In his recent e-zine Michael Bungay Stanier http://www.possibilityvirus.com/blog/2009/01/20/otl-tbe-keeping-power-losing-power/
gave some great advice about building and maintaining power so that you can do Great Work.
gave some great advice about building and maintaining power so that you can do Great Work.
1. Get clear about your Great Work.
Unless you know what work really matters to you, what impact you want to have in this world, it’s hard to decide what to say Yes to and what to say No to - ultimate expressions of your power. Know what you want. Ask for what you want. (Knowing the answer may be “no”.)
Resource: Find Your Great Work
2. Remember that feedback is not the truth.
Mostly, it’s just someone else’s opinion of you, and more often than not, that’s a mix of judgment, projection and hypothesis. When someone gives you feedback, take what’s useful and ignore the rest.
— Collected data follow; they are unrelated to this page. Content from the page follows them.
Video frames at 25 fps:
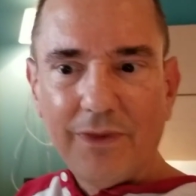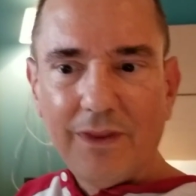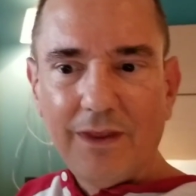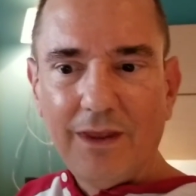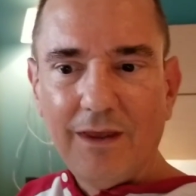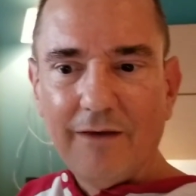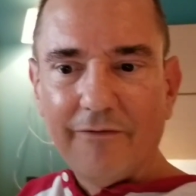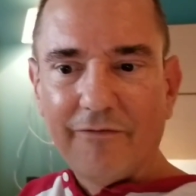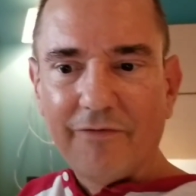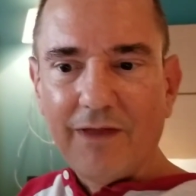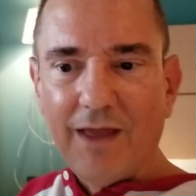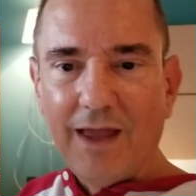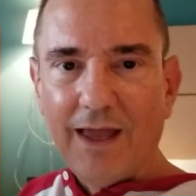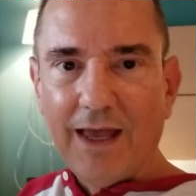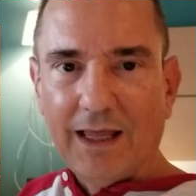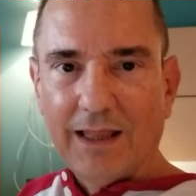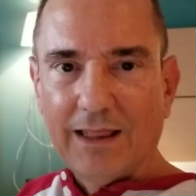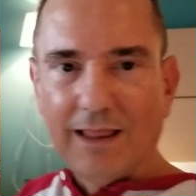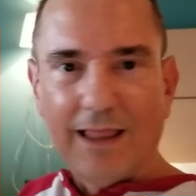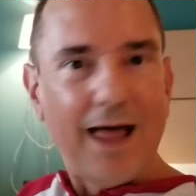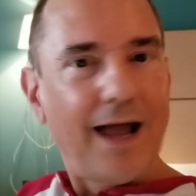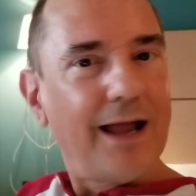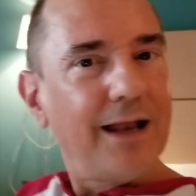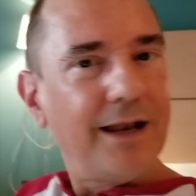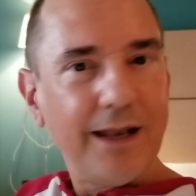if they had
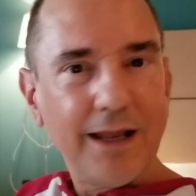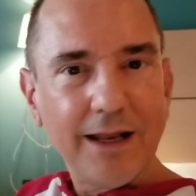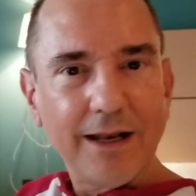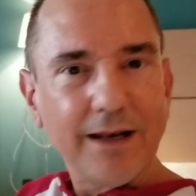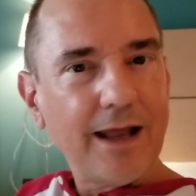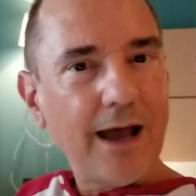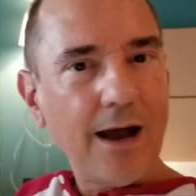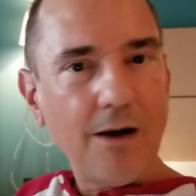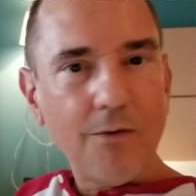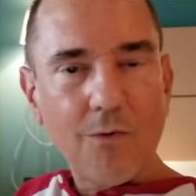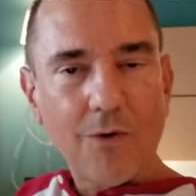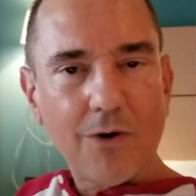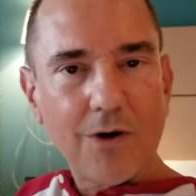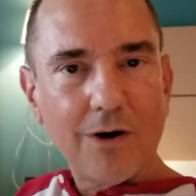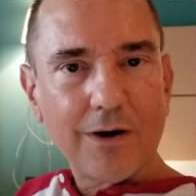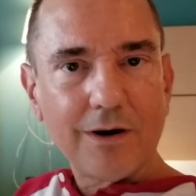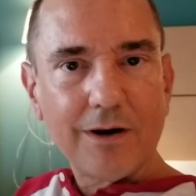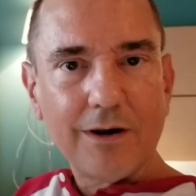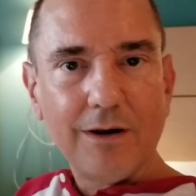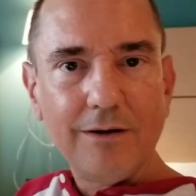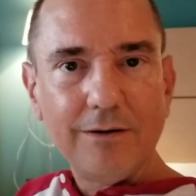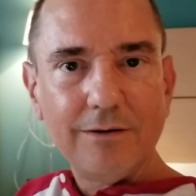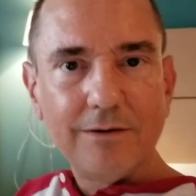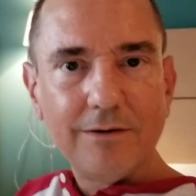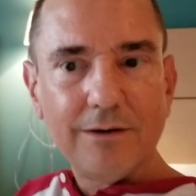Lightning Network
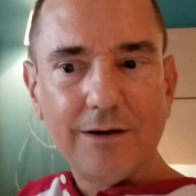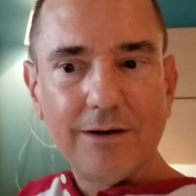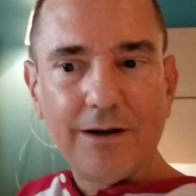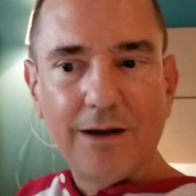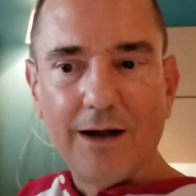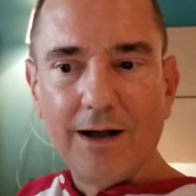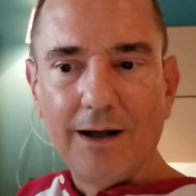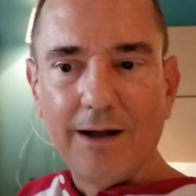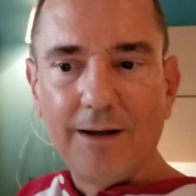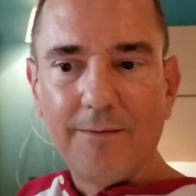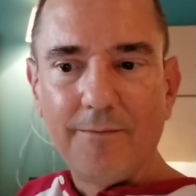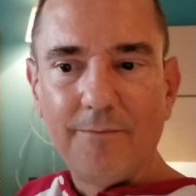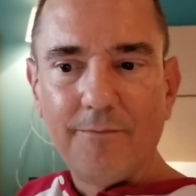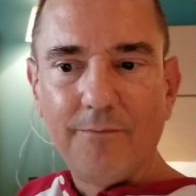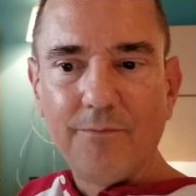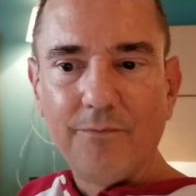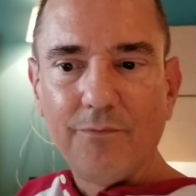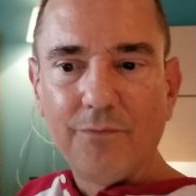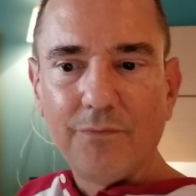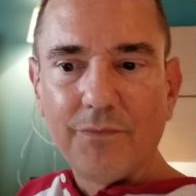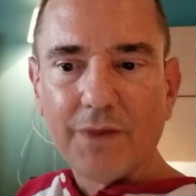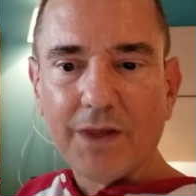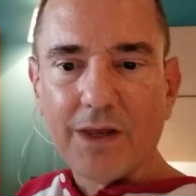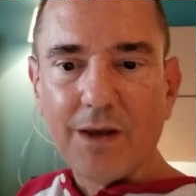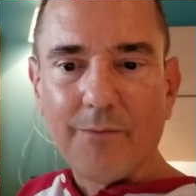um,
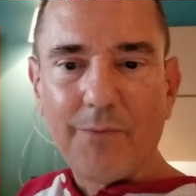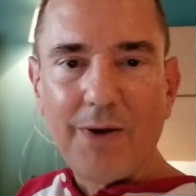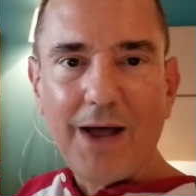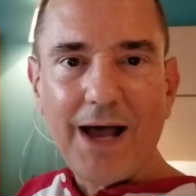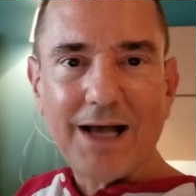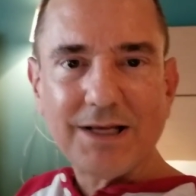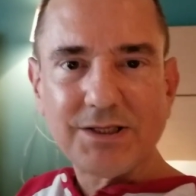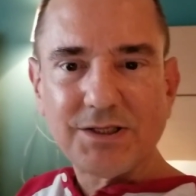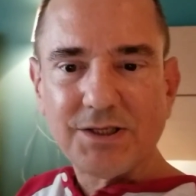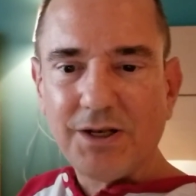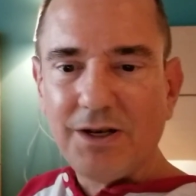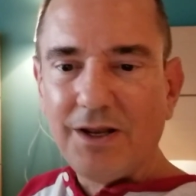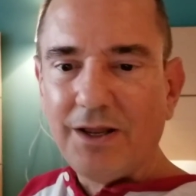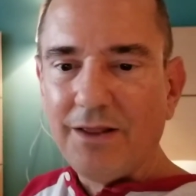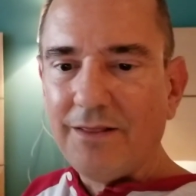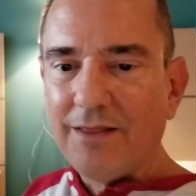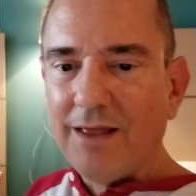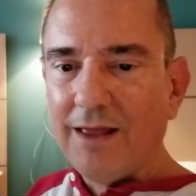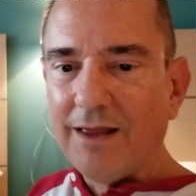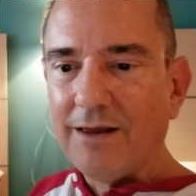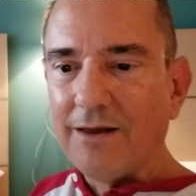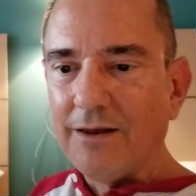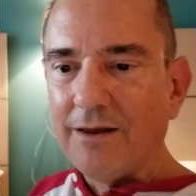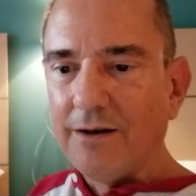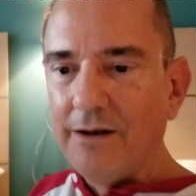capacity,
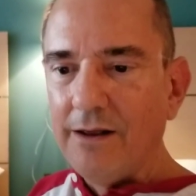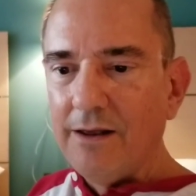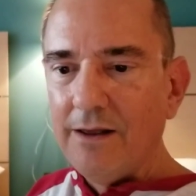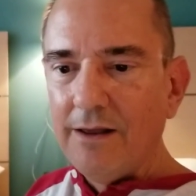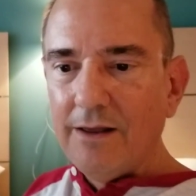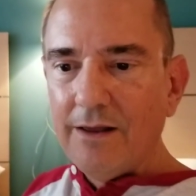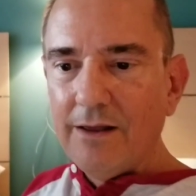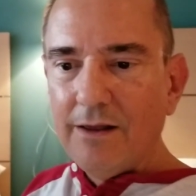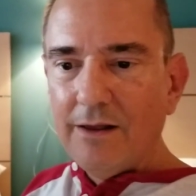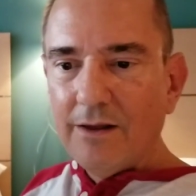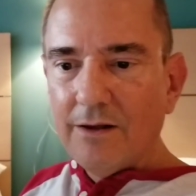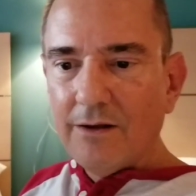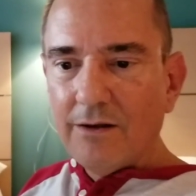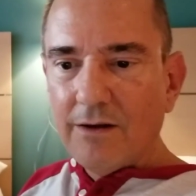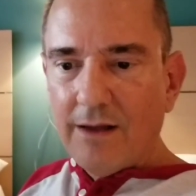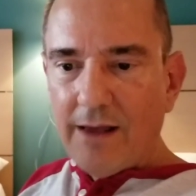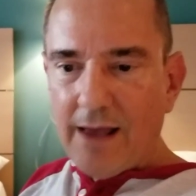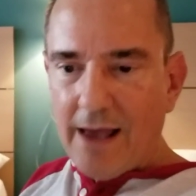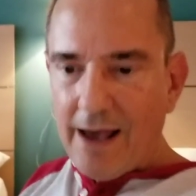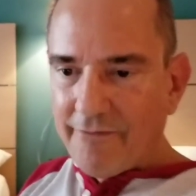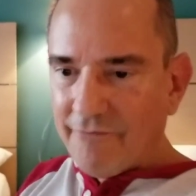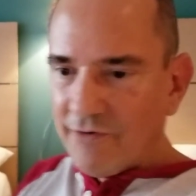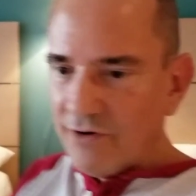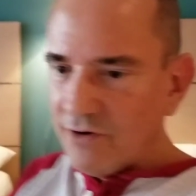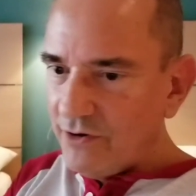they could
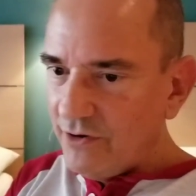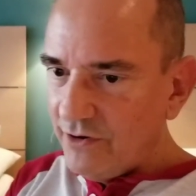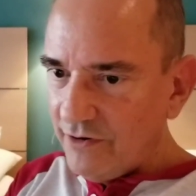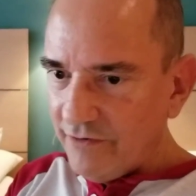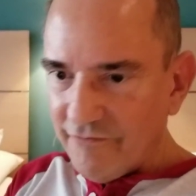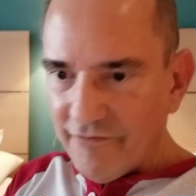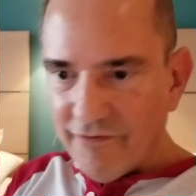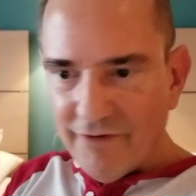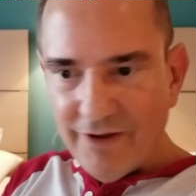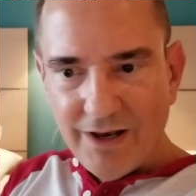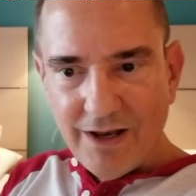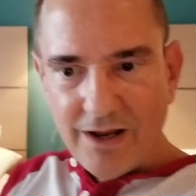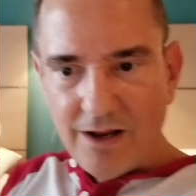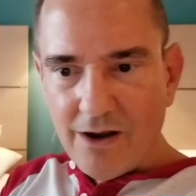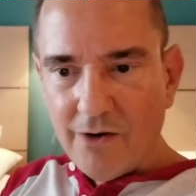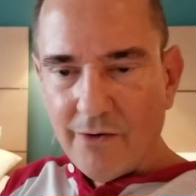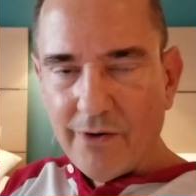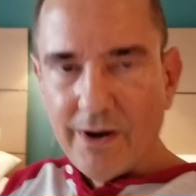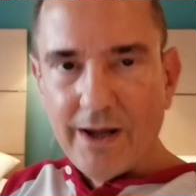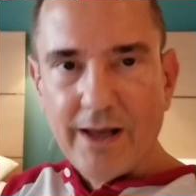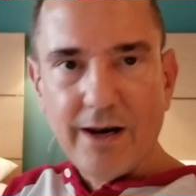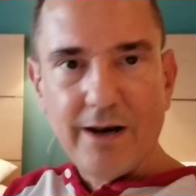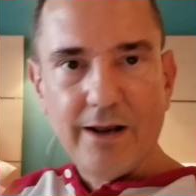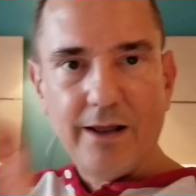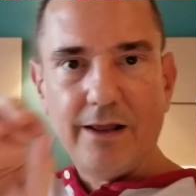have a good video,
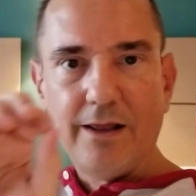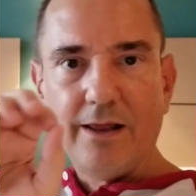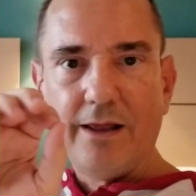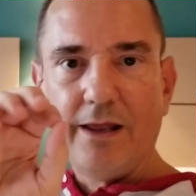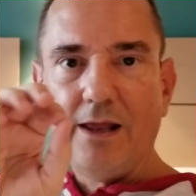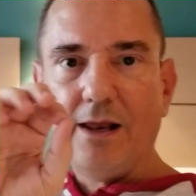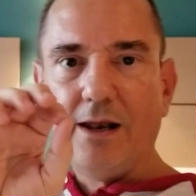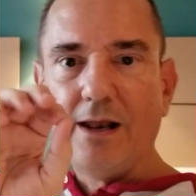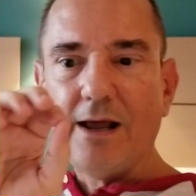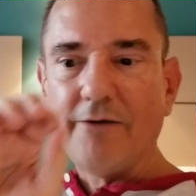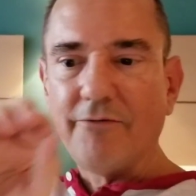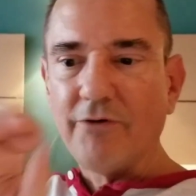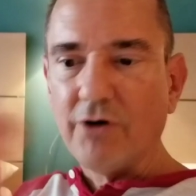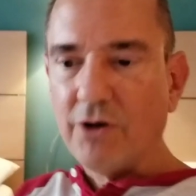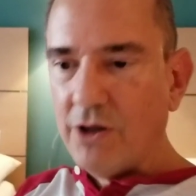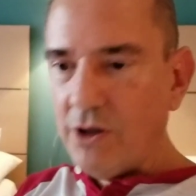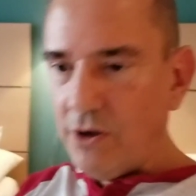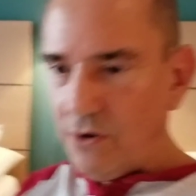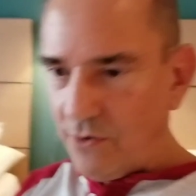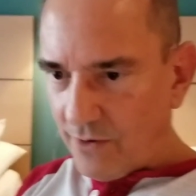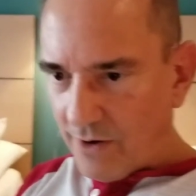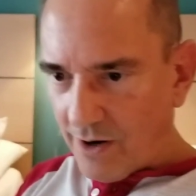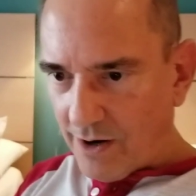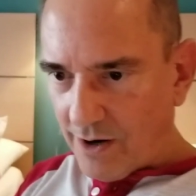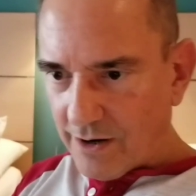and it, he'd have a
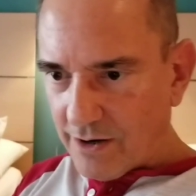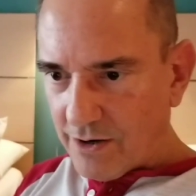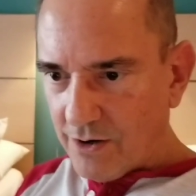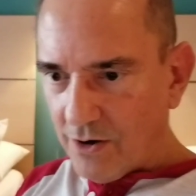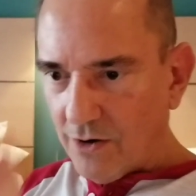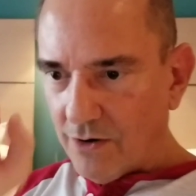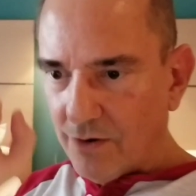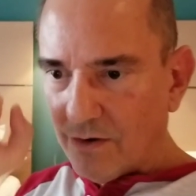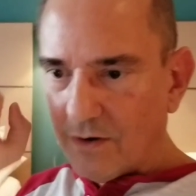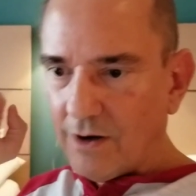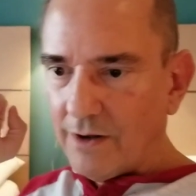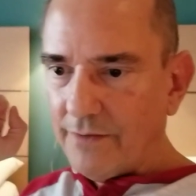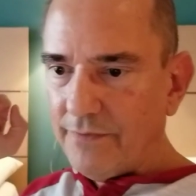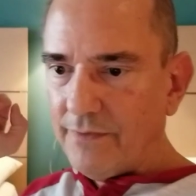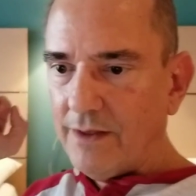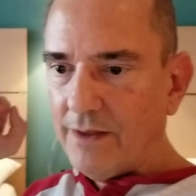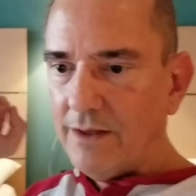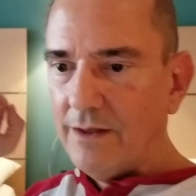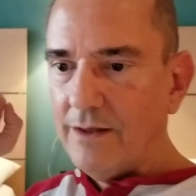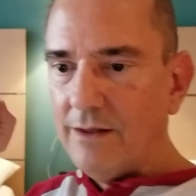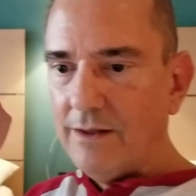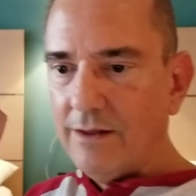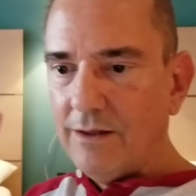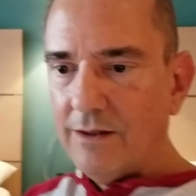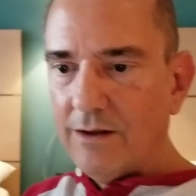QR code on the
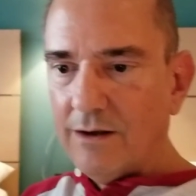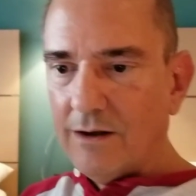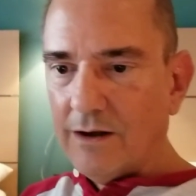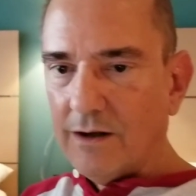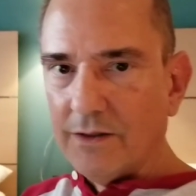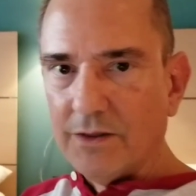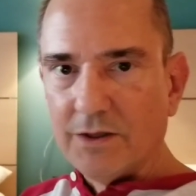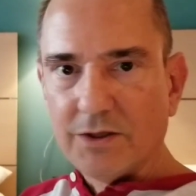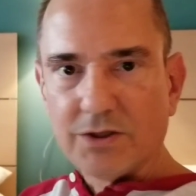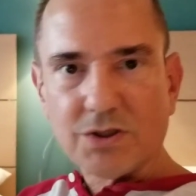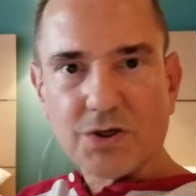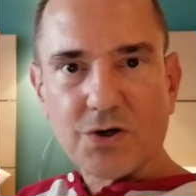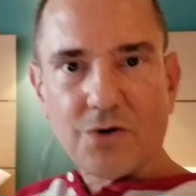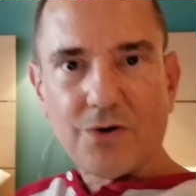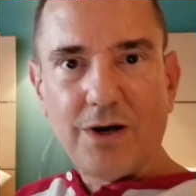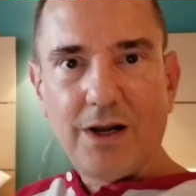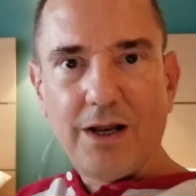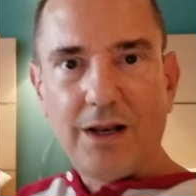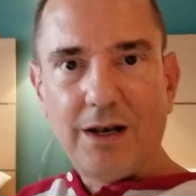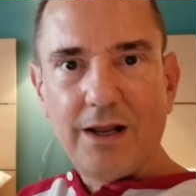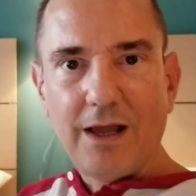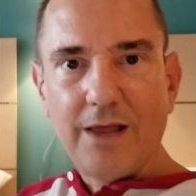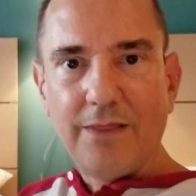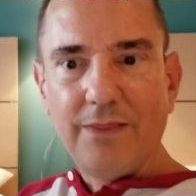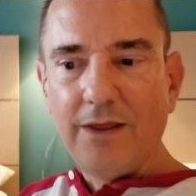on the
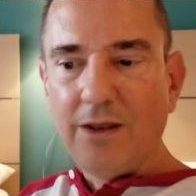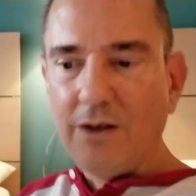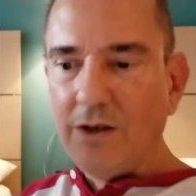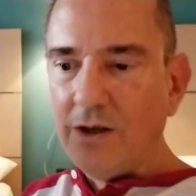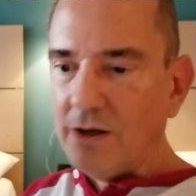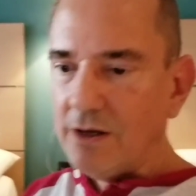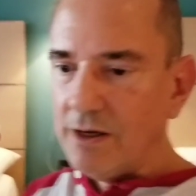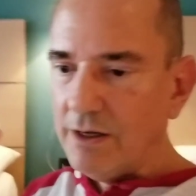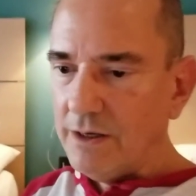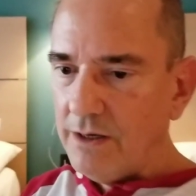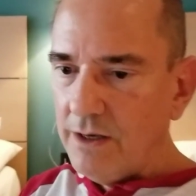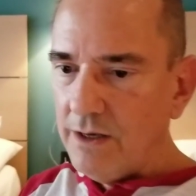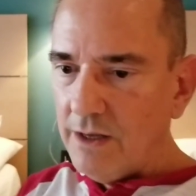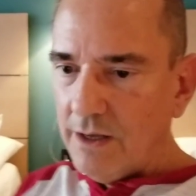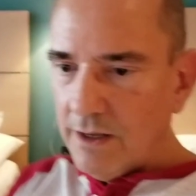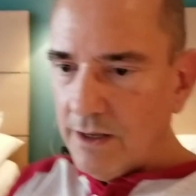screen, and then you could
Resource: Non Violent Communication
3. Go easy on yourself.
One of the places our power leaks out most conspicuously is through our own self-judgment. Our capacity to beat ourselves up - the notorious “inner critic” - constantly diminishes who we are.
Resource: Taming Your Gremlin
4. Stop taking it all so damned seriously.
Hands up if what you’re doing is life and death. I thought so. OK, hands up if what you’re doing will really matter in 100 years time? Yep, the same. It’s one of the paradoxes of Great Work - it’s both important and in the big scheme of things, not that important. Remembering that can free things up nicely.
Resource: The Eight Irresistible Principles of Fun
WInk has made New Year’s resolutions and if the quantity of material at the critique group meetings is anything to go by we have decided to put our writing towards the top of the list.
For us our writing is our ‘great work’.
It’s easy to forget that as the year moves on, we have to take up the responsibilities and tasks that we put aside during the holiday season. By defining our writing as our ‘great work’ it’s easier to make decisions about how we should spend our time.
Michael’s second tip is about feedback. As writer’s we need it. It is too easy to own the stories that we want to tell and even the individual words on the page. Probably we have to own them to some extent for writing to be our great work. There is a space between denial and confusion where we can take advantage of feedback without allowing it to damage our ‘power’. The value in feedback is also in delivery; Confucius has some great words about the power of ‘no’ when it is kindly meant.
The inner critic can be our most savage; for me, it is the source of my procrastination. Being confident that I can put work out into the supportive environment of my critique group has given me the power to battle (but not yet defeat) the inner critic.
And at the end of the day our writing has to be fun. Why would we work so hard if we weren’t enjoying it?